Window of Opportunity

How the CLASS Act can boost sales for LTCI agents

The Community Living Assistance Services and Support Act was signed into law on March 23, 2010, and is a national, voluntary long-term care insurance program that was buried deep within the Affordable Care Act. CLASS is designed to make insured long-term care coverage available to more people by shifting the burden from government-supported programs to the insured. 

What the CLASS Act has done is help increase the visibility of LTCI. It is not, however, the threat to business that many LTCI agents fear. CLASS simply will not be as attractive to consumers, especially once they are educated about current long-term care insurance options that offer better benefits with a shorter waiting period at just about the same price point.  This provides tremendous opportunity for agents and brokers looking to expand their product portfolio.

The best place to sell this insurance product is the workplace. Agents should look at the CLASS Act as a golden opportunity to demonstrate their value to their clients by bringing better options to the table for rounding out their benefits package.

Growing in importance

There is no denying that long-term care insurance is becoming increasingly important. As the population of the United States ages, the demand for care is increasing.
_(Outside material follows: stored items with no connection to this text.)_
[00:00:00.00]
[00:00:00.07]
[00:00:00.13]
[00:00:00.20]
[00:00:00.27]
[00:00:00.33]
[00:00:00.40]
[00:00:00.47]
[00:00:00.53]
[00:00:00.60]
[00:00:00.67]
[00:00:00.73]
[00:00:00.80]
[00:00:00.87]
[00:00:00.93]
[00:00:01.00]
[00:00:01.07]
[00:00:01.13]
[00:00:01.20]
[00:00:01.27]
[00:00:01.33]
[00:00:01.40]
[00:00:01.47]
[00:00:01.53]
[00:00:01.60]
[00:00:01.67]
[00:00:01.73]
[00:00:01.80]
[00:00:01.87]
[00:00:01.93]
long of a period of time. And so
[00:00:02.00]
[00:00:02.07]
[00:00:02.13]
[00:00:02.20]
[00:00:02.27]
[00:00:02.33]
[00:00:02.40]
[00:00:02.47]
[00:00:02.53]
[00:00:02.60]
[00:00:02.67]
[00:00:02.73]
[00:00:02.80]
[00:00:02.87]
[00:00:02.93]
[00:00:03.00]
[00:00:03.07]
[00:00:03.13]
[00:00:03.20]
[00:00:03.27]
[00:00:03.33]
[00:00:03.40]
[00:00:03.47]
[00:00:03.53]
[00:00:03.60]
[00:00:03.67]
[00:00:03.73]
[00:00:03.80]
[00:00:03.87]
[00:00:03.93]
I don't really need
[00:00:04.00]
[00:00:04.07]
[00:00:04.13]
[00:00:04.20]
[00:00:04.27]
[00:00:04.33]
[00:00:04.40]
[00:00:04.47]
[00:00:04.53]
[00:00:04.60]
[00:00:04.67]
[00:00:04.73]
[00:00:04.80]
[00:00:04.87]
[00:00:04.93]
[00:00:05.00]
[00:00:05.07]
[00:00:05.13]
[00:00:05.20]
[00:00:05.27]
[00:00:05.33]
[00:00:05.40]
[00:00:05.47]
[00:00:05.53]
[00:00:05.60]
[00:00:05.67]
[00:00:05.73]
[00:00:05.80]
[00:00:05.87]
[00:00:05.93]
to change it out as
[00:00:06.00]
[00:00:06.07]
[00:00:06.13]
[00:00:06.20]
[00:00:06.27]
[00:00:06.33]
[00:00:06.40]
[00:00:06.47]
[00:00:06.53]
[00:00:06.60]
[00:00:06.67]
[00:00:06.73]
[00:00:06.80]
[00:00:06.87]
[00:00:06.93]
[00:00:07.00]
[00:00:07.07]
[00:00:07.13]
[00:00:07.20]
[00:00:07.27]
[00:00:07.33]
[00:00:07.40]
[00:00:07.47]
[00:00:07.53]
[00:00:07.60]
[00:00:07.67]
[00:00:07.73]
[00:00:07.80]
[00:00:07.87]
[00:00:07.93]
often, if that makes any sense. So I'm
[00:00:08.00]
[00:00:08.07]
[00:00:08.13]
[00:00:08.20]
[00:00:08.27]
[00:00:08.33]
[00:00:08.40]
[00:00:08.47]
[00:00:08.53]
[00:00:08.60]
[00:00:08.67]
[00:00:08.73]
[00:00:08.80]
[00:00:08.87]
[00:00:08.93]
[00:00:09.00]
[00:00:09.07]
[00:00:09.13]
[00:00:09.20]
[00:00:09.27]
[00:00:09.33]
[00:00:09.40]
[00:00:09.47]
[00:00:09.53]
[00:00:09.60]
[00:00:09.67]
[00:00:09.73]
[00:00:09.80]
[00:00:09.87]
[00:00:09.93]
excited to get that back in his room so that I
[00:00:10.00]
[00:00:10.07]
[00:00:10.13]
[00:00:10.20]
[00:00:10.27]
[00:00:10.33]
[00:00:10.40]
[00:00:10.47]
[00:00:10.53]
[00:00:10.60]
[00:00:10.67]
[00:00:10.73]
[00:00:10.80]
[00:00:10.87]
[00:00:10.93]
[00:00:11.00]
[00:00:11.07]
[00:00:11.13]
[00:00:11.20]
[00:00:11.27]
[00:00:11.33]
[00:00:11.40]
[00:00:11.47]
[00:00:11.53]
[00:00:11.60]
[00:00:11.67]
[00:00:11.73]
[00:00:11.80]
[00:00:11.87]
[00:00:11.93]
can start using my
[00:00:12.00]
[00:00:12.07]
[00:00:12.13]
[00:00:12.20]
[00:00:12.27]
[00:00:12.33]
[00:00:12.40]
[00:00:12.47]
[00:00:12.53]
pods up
The U.S. Department of Health and Human Services estimates that about 9 million Americans over the age of 65 will need long-term care services this year, increasing to about 12 million by 2020. Experts estimate that 70 percent of individuals over 65 will need long-term care services, with more than 40 percent requiring nursing home care.

Such care is costly. The American Association for Long-Term Care Insurance found that the median cost for nursing home care across the country in 2008 varied between $72,500 and $81,400 per year. Care in an assisted living facility totaled about $41,500 per year.

Families are often dismayed to discover that Medicare does not cover long-term care, except following hospitalization, and then only for a limited time. Instead, many end up relying on Medicaid coverage once assets have been spent down. In addition, many are shocked to learn that this diminishing of assets includes funds that they have saved and that their employer has contributed to their 401(k) program.  HHS reports that the total cost of long-term care services in 2005 was $200 billion, with roughly half paid by Medicaid and only about 20 percent covered by Medicare. Private resources make up the difference — and that is why long-term care insurance has become an attractive benefit for workers.

CLASS limitations

Recognizing a gap in coverage that has become a ballooning expense for Medicaid, federal policy makers created an employer-based insurance vehicle to encourage people to protect themselves from the expenses of long-term care. When employers opt into the CLASS system, they collect premiums from enrolled employees, which are then transmitted to the government.

Policymakers structured CLASS to keep costs low enough to encourage people to buy the insurance — but in doing so, they rendered it much less useful then other products on the market today. First, they set the initial benefits at $50 per day, well short of the cost of long-term care services in any category (home care, the least-costly option, typically costs about $80 for four hours of service per day). Second, they required a waiting period of five years to allow premiums to accumulate before payouts begin. 

Because the program does not take effect until 2014, federal regulators have not yet determined pricing or other parameters. But the Congressional Budget Office has suggested a premium of $123 per month for a 60-year-old enrollee, while the Centers for Medicare and Medicaid Services have estimated a premium of $180.

In comparison, the American Association for Long-Term Care Insurance has documented that two-thirds of private long-term care plans today have provisions for paying out at a rate of $100 to $200 per day. One example cited by the Association is that a 59-year-old making the choice between paying about $155 per month for either CLASS or a private plan would receive $150 per day under the private plan — triple the $50 payout of CLASS.

In addition, private plans typically have an elimination period of 90 days rather than the five years set under the CLASS program. This means employees are eligible for benefits much faster.

The selling opportunity

One thing that policymakers were right about is that our aging workforce needs to become aware of the potential need for long-term care and begin planning for it. Regardless of an employer’s decision to participate in the CLASS program, a private alternative makes sense. 

Agents can help employers find the best long-term care policy for their needs and work with them to set up this benefit in a way that gives them a powerful tool to attract and retain employees. The options include: fully funding the benefit for the entire workforce or only select employees; offering the benefit as an employee-paid, voluntary program; or somewhere in between, with employees allowed to “buy up” to higher benefits.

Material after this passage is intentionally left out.